Procediamo a un ritmo di 100.000 nuovi documenti digitali all'anno.
Vorremmo arrivare al 10% del patrimonio librario nel corso dei prossimi
cinque anni".
Perche' Google fa paura?
"E' diventato uno strumento indispensabile alla nostra vita quotidiana e
penso che sia proprio la sua potenza a scatenare qualche preoccupazione.
In Francia, la reazione è stata più forte che altrove perche' Google ha
digitalizzato opere ancora protette dal diritto d'autore senza avere
l'autorizzazione. E' un elemento che ha senz'altro contribuito ad alzare
i toni".
Il tribunale di Parigi ha appena condannato la società americana a
risarcire il gruppo editoriale La Martinière.
"Una pacificazione tra Google e gli editori francesi è necessaria.
Sarà una condizione per poter andare avanti con una discussione più
pacata e serena".
I nuovi fondi pubblici che la Bibliothèque Nationale riceverà rischiano
comunque di non bastare.
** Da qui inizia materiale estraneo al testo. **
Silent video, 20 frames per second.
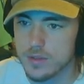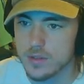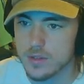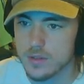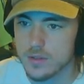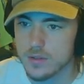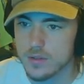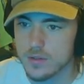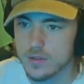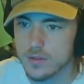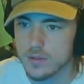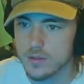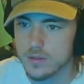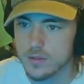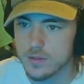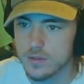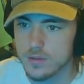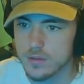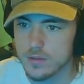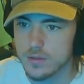
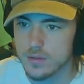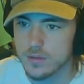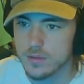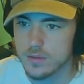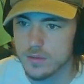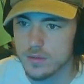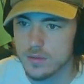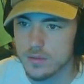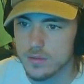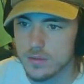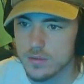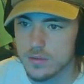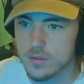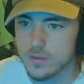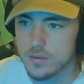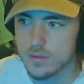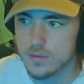Nothing is said.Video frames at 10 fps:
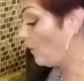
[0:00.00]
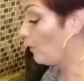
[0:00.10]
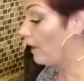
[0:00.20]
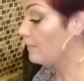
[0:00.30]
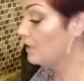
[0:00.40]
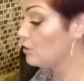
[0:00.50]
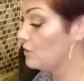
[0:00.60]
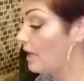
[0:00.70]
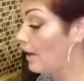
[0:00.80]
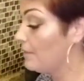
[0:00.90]
what I'm gonna do
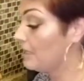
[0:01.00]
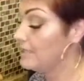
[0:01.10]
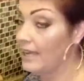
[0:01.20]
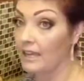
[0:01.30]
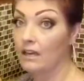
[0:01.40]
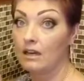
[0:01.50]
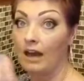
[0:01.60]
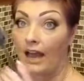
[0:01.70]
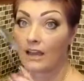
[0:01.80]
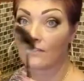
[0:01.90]
is
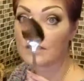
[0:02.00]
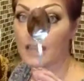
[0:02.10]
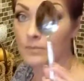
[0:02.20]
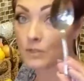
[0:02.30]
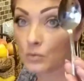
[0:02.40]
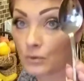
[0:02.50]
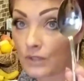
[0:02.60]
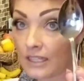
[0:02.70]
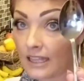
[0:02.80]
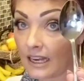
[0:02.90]
I have a tablespoon
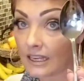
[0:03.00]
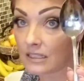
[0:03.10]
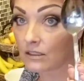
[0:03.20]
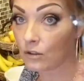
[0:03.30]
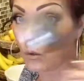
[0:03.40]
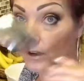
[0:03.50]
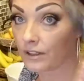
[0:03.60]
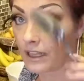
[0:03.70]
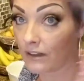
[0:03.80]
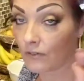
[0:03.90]
like that. It has a little oil
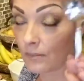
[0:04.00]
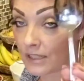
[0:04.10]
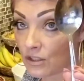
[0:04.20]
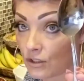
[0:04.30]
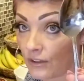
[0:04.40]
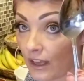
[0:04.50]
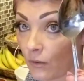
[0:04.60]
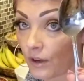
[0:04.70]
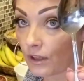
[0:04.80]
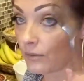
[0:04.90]
on it from me stirring that
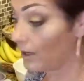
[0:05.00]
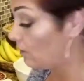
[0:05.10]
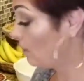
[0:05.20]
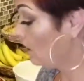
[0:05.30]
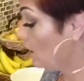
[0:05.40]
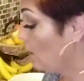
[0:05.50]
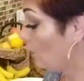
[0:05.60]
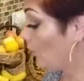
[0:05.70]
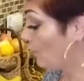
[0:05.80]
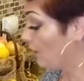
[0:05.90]
oil around
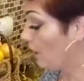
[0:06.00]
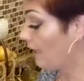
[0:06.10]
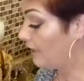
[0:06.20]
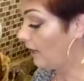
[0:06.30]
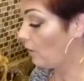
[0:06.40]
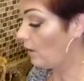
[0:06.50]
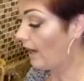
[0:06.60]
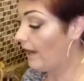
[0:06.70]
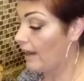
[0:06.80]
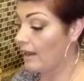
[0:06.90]
earlier. And now
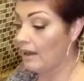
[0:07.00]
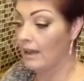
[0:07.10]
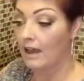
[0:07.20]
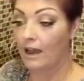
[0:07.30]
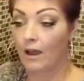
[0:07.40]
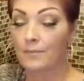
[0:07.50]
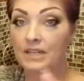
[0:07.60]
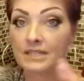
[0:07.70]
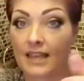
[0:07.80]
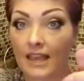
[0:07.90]
I'm
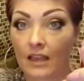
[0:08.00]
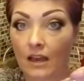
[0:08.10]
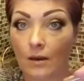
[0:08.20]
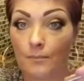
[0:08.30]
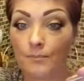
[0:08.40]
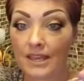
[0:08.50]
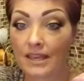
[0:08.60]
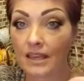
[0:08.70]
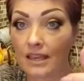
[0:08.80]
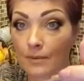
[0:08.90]
gonna take a
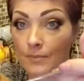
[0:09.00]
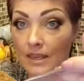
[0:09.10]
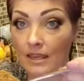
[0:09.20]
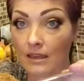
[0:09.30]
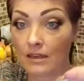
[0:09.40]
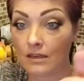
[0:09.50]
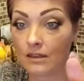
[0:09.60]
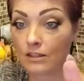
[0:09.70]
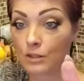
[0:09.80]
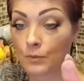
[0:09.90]
big heaping
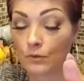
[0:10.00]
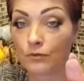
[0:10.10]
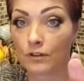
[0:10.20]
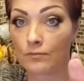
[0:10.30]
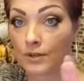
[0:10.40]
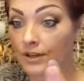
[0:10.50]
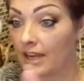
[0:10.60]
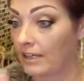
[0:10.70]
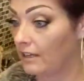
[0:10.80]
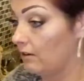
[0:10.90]
spoonful of
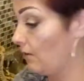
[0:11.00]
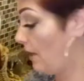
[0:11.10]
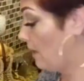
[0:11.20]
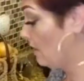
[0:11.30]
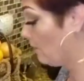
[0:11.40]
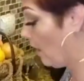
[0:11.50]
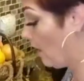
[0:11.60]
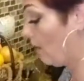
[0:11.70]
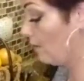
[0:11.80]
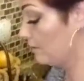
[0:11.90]
biryani, okay?
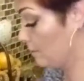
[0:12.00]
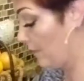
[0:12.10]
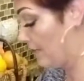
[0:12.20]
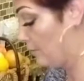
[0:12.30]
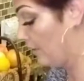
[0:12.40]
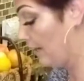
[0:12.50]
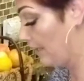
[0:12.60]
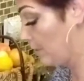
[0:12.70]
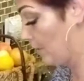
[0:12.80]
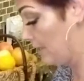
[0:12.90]
Biryani
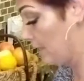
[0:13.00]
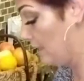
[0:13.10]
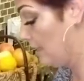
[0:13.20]
spice.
La digitalizzazione del patrimonio appare
impossibile senza la collaborazione dei privati.
"E' vero. Sul lungo periodo il ricorso ad accordi con i privati appare
inevitabile. Proprio per questo è importante la riflessione che la
commissione ha avviato sui partenariati pubblico/privato e sulla
definizione di regole che garantiscano la libertà di accesso al nostro
patrimonio".
I milioni di libri che sono custoditi in questa sede rischiano di
diventare delle reliquie. Ci abitueremo tutti a leggere sullo schermo?
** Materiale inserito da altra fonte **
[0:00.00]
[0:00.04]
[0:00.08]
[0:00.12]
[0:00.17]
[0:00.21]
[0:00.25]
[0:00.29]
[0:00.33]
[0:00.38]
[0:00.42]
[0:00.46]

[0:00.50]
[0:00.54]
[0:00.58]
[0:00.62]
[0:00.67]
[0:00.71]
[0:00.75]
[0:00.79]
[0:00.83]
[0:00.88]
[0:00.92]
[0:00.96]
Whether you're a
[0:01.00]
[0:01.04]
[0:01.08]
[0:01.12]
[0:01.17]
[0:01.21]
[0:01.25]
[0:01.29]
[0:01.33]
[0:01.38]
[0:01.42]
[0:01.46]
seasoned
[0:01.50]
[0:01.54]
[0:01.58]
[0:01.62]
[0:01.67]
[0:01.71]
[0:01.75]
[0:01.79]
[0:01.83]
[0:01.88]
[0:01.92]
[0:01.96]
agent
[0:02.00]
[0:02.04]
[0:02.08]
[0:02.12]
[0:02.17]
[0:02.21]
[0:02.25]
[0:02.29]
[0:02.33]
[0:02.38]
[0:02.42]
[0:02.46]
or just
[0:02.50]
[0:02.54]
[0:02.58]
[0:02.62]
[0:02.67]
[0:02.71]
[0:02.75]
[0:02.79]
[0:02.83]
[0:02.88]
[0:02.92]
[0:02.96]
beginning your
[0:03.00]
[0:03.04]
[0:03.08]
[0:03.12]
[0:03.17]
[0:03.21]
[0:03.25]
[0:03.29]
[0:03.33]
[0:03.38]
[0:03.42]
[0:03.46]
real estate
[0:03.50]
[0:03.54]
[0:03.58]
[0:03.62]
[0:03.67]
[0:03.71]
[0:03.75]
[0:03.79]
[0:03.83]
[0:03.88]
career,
"Non possiamo far finta di niente. Attraversiamo una fase di grande
incertezza. C'è un problema normativo, ovvero definire un prezzo per le
edizioni online che permetta a editori e autori di continuare la
creazione di opere. E su questo punto, l'ideale sarebbe raggiungere
perlomeno un quadro di regole al livello europeo. Penso inoltre che le
pratiche di lettura cambieranno, ci saranno forme ibride. Conosco dei
professori che leggono testi accademici sul loro Iphone ma continuano a
comprare romanzi.
Insomma no, non credo che il libro stampato morirà. Forse, soltanto, non
avrà più la stessa posizione di privilegio".
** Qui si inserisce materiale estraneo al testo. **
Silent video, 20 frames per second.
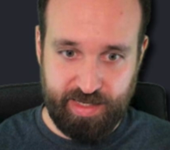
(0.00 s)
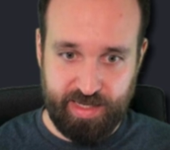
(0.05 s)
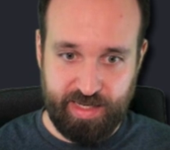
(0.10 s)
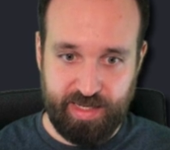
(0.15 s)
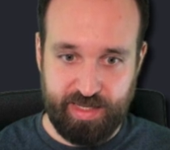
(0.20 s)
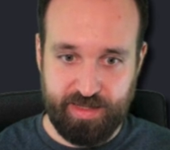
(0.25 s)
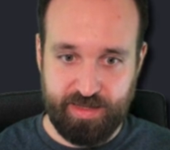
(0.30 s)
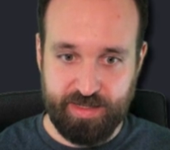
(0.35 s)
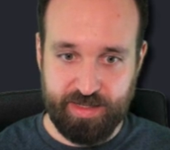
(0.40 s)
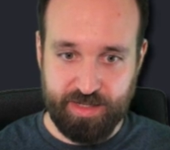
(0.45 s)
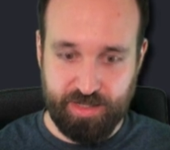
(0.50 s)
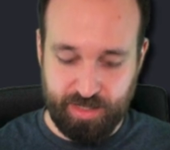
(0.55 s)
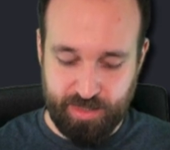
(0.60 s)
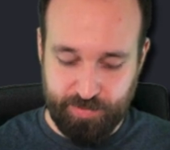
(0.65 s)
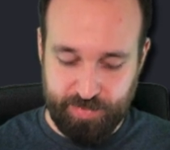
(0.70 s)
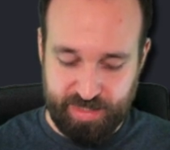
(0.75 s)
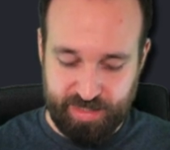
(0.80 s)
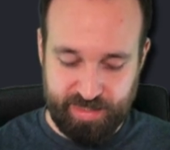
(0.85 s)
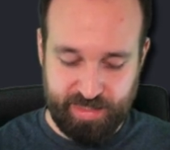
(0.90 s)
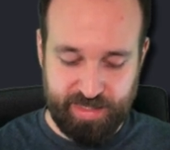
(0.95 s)
add the
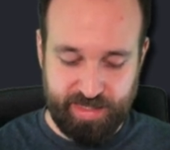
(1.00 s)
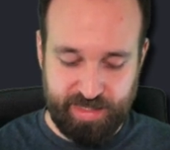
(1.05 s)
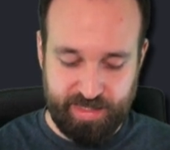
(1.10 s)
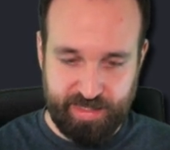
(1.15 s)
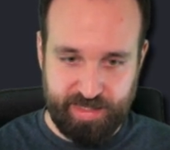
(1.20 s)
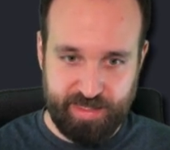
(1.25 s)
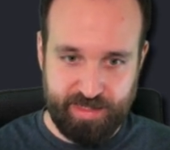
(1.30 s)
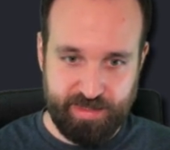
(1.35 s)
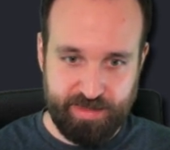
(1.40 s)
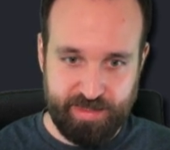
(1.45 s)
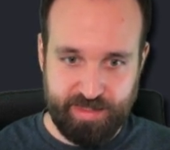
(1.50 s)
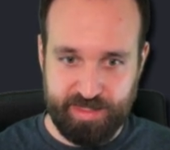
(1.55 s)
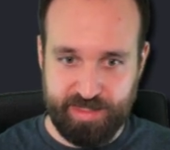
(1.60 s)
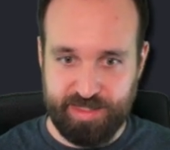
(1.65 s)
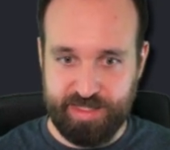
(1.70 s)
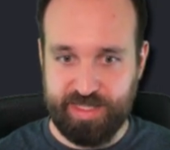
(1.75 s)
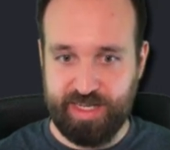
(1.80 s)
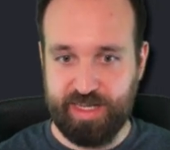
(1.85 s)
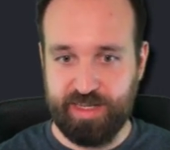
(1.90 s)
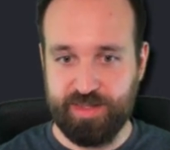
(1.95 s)
comma, and, then
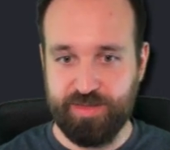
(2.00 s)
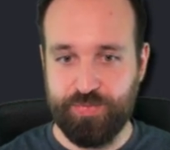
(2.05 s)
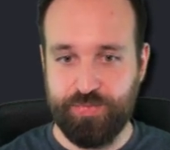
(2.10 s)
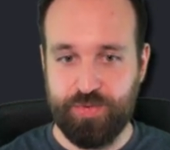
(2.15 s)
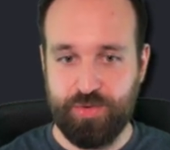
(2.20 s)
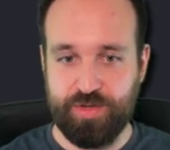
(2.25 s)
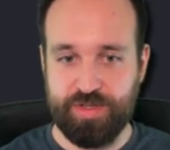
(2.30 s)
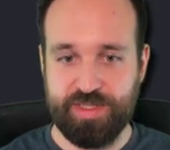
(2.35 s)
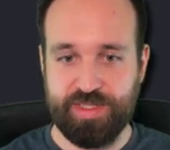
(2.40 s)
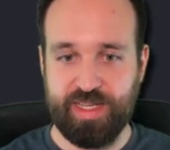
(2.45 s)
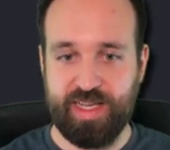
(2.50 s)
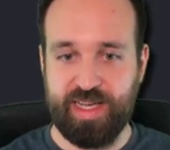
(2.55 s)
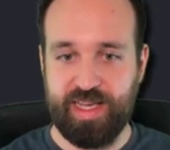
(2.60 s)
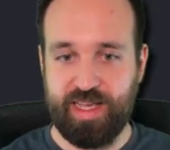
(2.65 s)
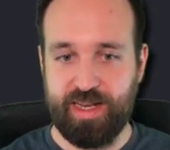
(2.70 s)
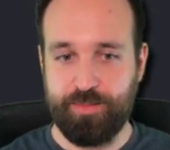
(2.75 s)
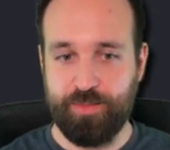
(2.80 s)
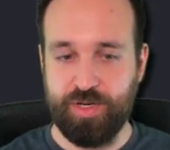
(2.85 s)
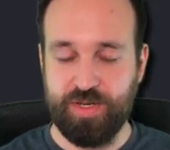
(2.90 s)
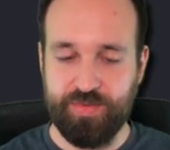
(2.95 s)
take the first
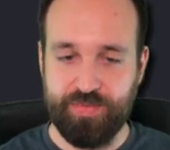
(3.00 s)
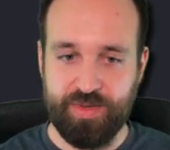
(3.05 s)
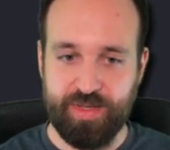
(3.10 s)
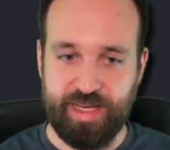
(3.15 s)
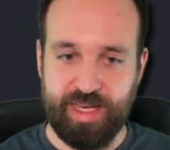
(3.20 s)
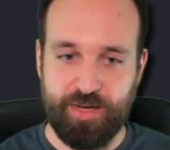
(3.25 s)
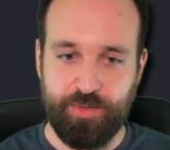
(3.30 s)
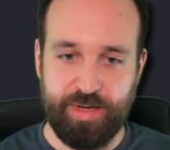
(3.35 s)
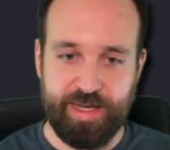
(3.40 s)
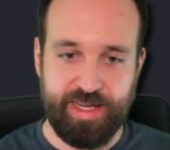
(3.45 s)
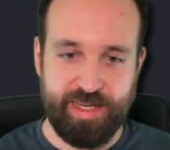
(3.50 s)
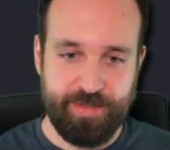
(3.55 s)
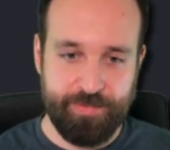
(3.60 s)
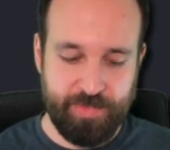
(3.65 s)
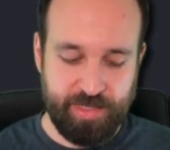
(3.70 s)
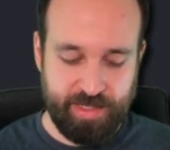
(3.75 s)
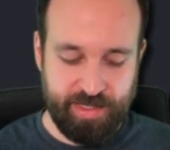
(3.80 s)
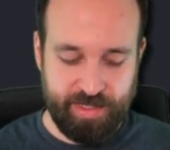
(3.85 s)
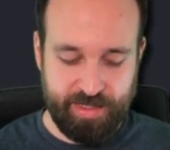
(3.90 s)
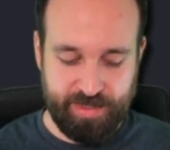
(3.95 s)
item of the array.
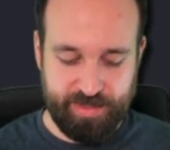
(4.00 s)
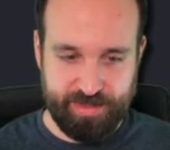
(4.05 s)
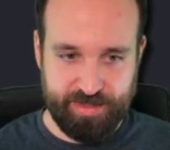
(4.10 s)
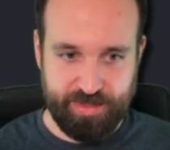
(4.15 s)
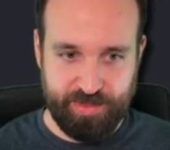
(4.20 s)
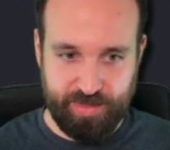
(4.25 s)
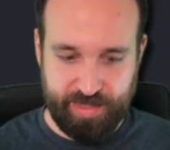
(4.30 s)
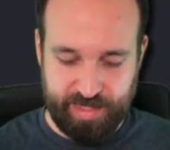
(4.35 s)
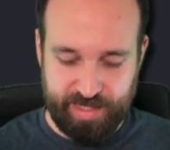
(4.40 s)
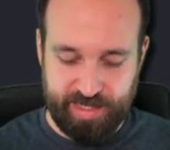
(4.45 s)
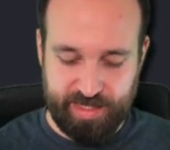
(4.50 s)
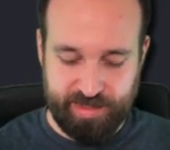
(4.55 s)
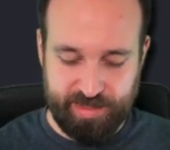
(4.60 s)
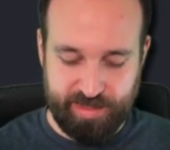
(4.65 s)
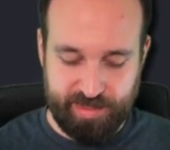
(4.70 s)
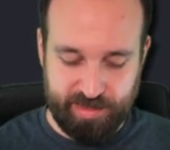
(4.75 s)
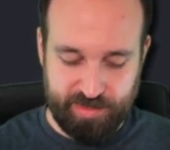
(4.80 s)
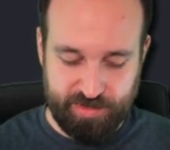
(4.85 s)
So again, it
Con la digitalizzazione delle opere nessuno avrà più bisogno di entrare
in una Biblioteca?
"La Biblioteca continuerà a lungo ad essere un luogo fisico. Tutto non
sarà digitalizzato e penso anche che il contatto con l'opera originale
rimane in molti casi insostituibile. La biblioteca del ventunesimo
secolo sarà un'istituzione che avrà un pubblico molto più vasto. E' una
grande opportunità. Noi responsabili dobbiamo preoccuparci di creare un
nuovo rapporto alla conoscenza. Prima c'erano studiosi di alto livello
che sapevano maneggiare le banche dati. Oggi dobbiamo offrire servizi a
un pubblico diversificato.
Non possiamo più accontentarci di mettere semplicemente in rete le
opere. C'è da fare un lavoro di elaborazione intellettuale e culturale
dei contenuti".
La vostra missione è cambiata?
"La Bibliothèque Nationale ha aperto le porte nel 1998, l'anno in cui è
nato anche Google. In questi anni le cose sono andate molto veloci. Oggi
vogliamo svolgere anche un'azione culturale attraverso esposizioni,
conferenze, dibattiti. A volte nella nostra sede, altre volte attraverso
la rete. Questo non è soltanto il luogo dove vengono conservati
manoscritti del Medio Evo o opere rilegate dell'Ancien Règime. Cerchiamo
di stare al centro dell'attualità, di riflettere sulle sfide del mondo
contemporaneo.
A primavera, per esempio, inaugureremo due mostre molto diverse. Da una
parte, avremo un'esposizione sui manoscritti del Mar Morto, risalendo
alle radici spirituali dell'Europa. A cinquanta metri, ci sarà invece
una mostra sulle innovazioni tecnologiche più recenti che hanno un
impatto sulla lettura. Ecco come intendiamo la Biblioteca del Duemila".